The records below are to be repeated exactly, minus any pictures.

### Data section

——————

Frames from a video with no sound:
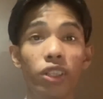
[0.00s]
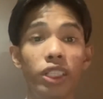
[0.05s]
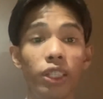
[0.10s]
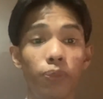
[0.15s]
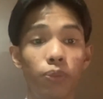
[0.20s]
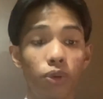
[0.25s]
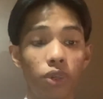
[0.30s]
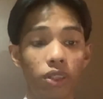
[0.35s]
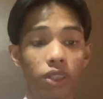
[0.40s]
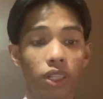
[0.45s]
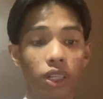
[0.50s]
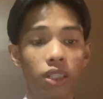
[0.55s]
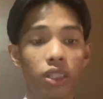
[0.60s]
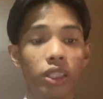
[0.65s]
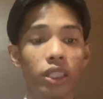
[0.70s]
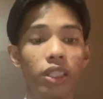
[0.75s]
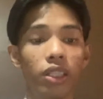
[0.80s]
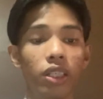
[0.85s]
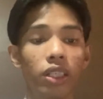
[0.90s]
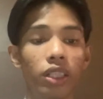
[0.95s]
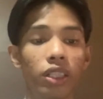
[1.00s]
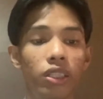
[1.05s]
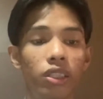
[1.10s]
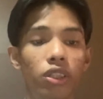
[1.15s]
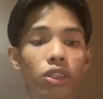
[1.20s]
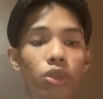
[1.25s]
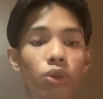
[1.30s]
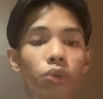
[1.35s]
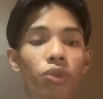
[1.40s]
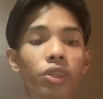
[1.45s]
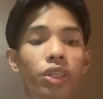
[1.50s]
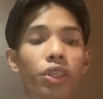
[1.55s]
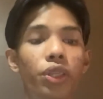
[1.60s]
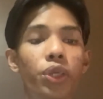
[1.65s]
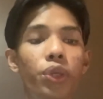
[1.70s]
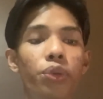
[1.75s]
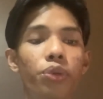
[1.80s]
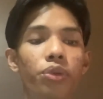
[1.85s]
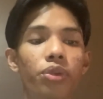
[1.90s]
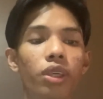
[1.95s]
product is to
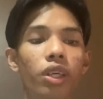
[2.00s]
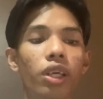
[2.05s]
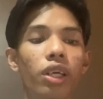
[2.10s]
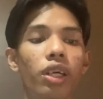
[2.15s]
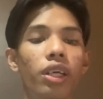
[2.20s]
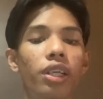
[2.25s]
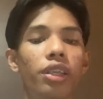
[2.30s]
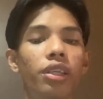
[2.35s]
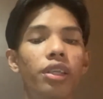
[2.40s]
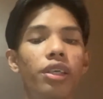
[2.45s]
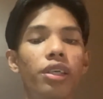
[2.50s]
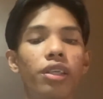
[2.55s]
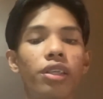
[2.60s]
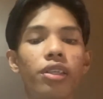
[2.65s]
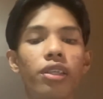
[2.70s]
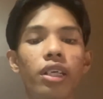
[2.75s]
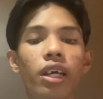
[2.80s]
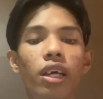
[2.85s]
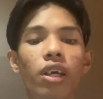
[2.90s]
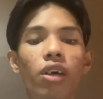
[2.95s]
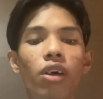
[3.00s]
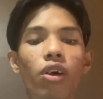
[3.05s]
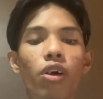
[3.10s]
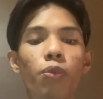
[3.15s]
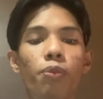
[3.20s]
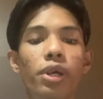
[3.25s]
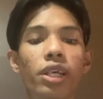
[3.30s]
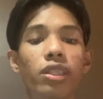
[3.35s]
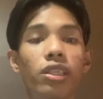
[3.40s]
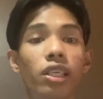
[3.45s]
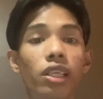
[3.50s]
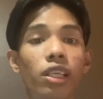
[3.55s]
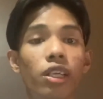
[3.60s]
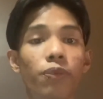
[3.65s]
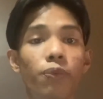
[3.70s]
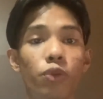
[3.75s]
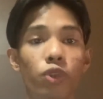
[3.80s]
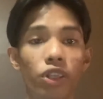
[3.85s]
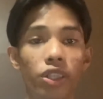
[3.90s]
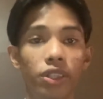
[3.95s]
reduce the rate of bacterial
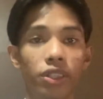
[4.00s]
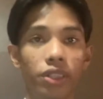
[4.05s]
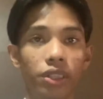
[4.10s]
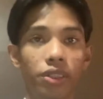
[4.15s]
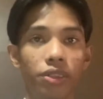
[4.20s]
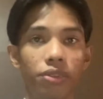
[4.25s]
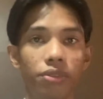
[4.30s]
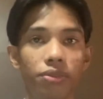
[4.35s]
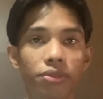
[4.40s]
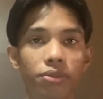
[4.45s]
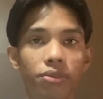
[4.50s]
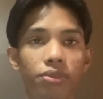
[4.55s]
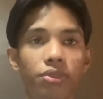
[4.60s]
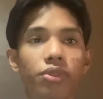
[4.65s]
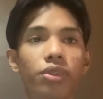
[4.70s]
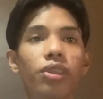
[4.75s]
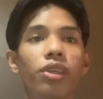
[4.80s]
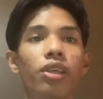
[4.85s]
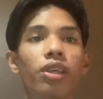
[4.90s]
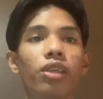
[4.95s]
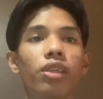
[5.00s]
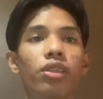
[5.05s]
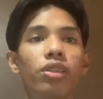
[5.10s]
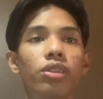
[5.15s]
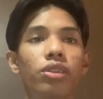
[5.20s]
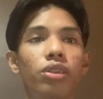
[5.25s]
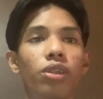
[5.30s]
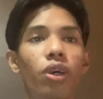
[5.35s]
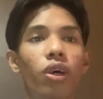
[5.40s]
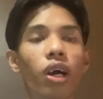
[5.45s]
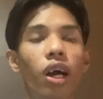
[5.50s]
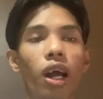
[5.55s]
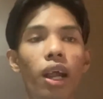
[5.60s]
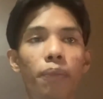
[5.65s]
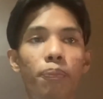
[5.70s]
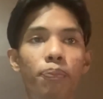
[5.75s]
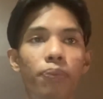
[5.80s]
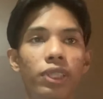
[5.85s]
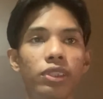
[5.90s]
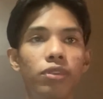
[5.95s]
production. So I
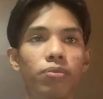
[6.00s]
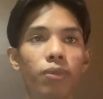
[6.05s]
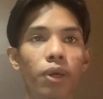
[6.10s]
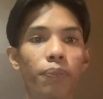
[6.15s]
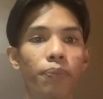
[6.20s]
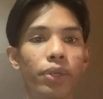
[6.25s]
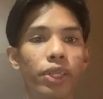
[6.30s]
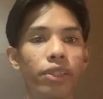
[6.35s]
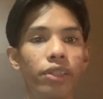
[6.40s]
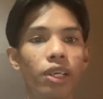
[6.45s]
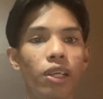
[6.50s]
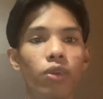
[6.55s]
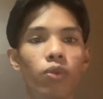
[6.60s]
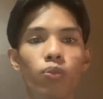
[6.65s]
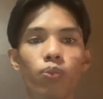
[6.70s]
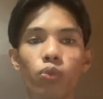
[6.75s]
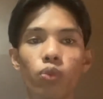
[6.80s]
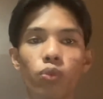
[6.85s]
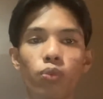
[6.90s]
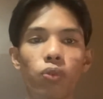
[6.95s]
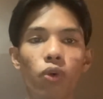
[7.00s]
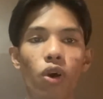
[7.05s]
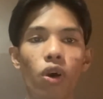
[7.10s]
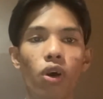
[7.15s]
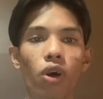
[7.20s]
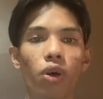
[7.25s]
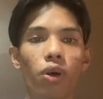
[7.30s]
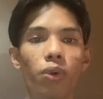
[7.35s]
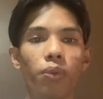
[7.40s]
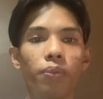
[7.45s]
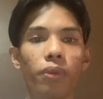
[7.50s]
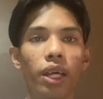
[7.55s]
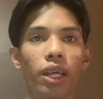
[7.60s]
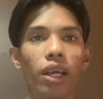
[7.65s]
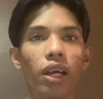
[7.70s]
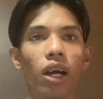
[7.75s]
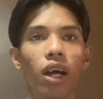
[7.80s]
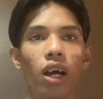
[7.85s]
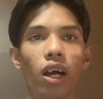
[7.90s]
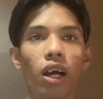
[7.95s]
pass my present for my
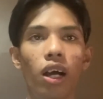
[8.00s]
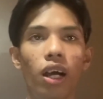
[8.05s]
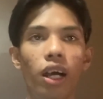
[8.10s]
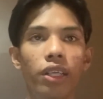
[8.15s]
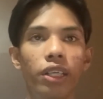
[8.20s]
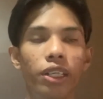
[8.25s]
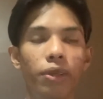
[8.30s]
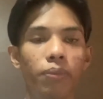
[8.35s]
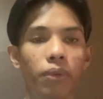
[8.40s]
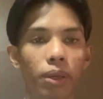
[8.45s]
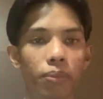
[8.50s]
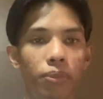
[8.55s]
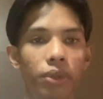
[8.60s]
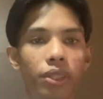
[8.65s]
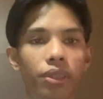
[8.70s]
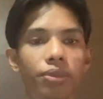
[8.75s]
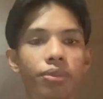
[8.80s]
other member.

——————

### Completed task
Frames from a video with no sound:
[0.00s]
[0.05s]
[0.10s]
[0.15s]
[0.20s]
[0.25s]
[0.30s]
[0.35s]
[0.40s]
[0.45s]
[0.50s]
[0.55s]
[0.60s]
[0.65s]
[0.70s]
[0.75s]
[0.80s]
[0.85s]
[0.90s]
[0.95s]
[1.00s]
[1.05s]
[1.10s]
[1.15s]
[1.20s]
[1.25s]
[1.30s]
[1.35s]
[1.40s]
[1.45s]
[1.50s]
[1.55s]
[1.60s]
[1.65s]
[1.70s]
[1.75s]
[1.80s]
[1.85s]
[1.90s]
[1.95s]
product is to
[2.00s]
[2.05s]
[2.10s]
[2.15s]
[2.20s]
[2.25s]
[2.30s]
[2.35s]
[2.40s]
[2.45s]
[2.50s]
[2.55s]
[2.60s]
[2.65s]
[2.70s]
[2.75s]
[2.80s]
[2.85s]
[2.90s]
[2.95s]
[3.00s]
[3.05s]
[3.10s]
[3.15s]
[3.20s]
[3.25s]
[3.30s]
[3.35s]
[3.40s]
[3.45s]
[3.50s]
[3.55s]
[3.60s]
[3.65s]
[3.70s]
[3.75s]
[3.80s]
[3.85s]
[3.90s]
[3.95s]
reduce the rate of bacterial
[4.00s]
[4.05s]
[4.10s]
[4.15s]
[4.20s]
[4.25s]
[4.30s]
[4.35s]
[4.40s]
[4.45s]
[4.50s]
[4.55s]
[4.60s]
[4.65s]
[4.70s]
[4.75s]
[4.80s]
[4.85s]
[4.90s]
[4.95s]
[5.00s]
[5.05s]
[5.10s]
[5.15s]
[5.20s]
[5.25s]
[5.30s]
[5.35s]
[5.40s]
[5.45s]
[5.50s]
[5.55s]
[5.60s]
[5.65s]
[5.70s]
[5.75s]
[5.80s]
[5.85s]
[5.90s]
[5.95s]
production. So I
[6.00s]
[6.05s]
[6.10s]
[6.15s]
[6.20s]
[6.25s]
[6.30s]
[6.35s]
[6.40s]
[6.45s]
[6.50s]
[6.55s]
[6.60s]
[6.65s]
[6.70s]
[6.75s]
[6.80s]
[6.85s]
[6.90s]
[6.95s]
[7.00s]
[7.05s]
[7.10s]
[7.15s]
[7.20s]
[7.25s]
[7.30s]
[7.35s]
[7.40s]
[7.45s]
[7.50s]
[7.55s]
[7.60s]
[7.65s]
[7.70s]
[7.75s]
[7.80s]
[7.85s]
[7.90s]
[7.95s]
pass my present for my
[8.00s]
[8.05s]
[8.10s]
[8.15s]
[8.20s]
[8.25s]
[8.30s]
[8.35s]
[8.40s]
[8.45s]
[8.50s]
[8.55s]
[8.60s]
[8.65s]
[8.70s]
[8.75s]
[8.80s]
other member.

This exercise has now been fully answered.